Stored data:

|---|

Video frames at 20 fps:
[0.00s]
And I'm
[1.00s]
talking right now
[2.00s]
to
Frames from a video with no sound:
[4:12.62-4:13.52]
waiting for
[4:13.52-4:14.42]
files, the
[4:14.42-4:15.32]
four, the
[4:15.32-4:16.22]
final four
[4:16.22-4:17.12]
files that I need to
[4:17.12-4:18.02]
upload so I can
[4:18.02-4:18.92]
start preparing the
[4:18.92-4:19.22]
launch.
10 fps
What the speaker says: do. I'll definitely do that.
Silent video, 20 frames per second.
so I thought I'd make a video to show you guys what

|---|

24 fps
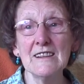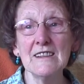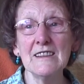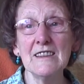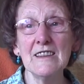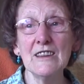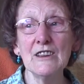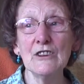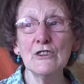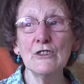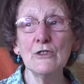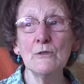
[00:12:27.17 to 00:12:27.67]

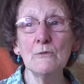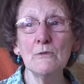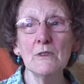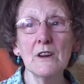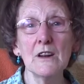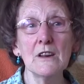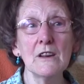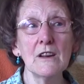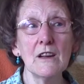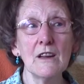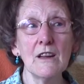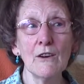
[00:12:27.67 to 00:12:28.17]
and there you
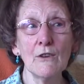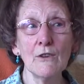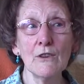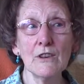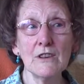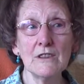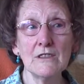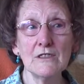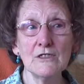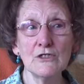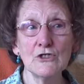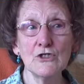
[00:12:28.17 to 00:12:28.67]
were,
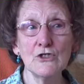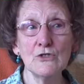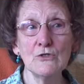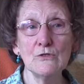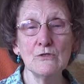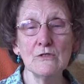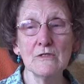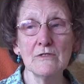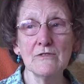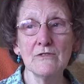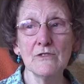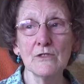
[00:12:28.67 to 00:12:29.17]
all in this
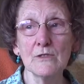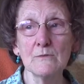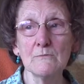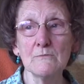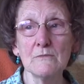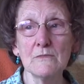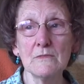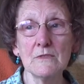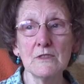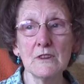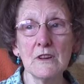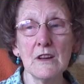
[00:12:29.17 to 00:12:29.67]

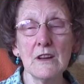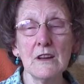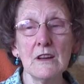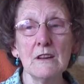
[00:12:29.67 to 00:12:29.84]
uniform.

|---|

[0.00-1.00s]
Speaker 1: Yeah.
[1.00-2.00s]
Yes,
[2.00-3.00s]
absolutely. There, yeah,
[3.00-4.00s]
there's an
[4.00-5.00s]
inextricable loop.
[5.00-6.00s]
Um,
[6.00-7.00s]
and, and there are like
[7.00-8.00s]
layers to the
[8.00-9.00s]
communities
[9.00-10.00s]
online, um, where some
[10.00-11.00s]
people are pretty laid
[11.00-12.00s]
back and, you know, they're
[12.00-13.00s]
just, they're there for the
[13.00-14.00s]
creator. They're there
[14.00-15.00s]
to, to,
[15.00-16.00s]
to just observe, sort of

|---|

**Instructions to follow**.
Your answer should be the lines above from the one containing "[4:14.42-4:15.32]" through the one containing "What the speaker", copied exactly and with both ends kept.

**Solved problem**.
[4:14.42-4:15.32]
four, the
[4:15.32-4:16.22]
final four
[4:16.22-4:17.12]
files that I need to
[4:17.12-4:18.02]
upload so I can
[4:18.02-4:18.92]
start preparing the
[4:18.92-4:19.22]
launch.
10 fps
What the speaker says: do. I'll definitely do that.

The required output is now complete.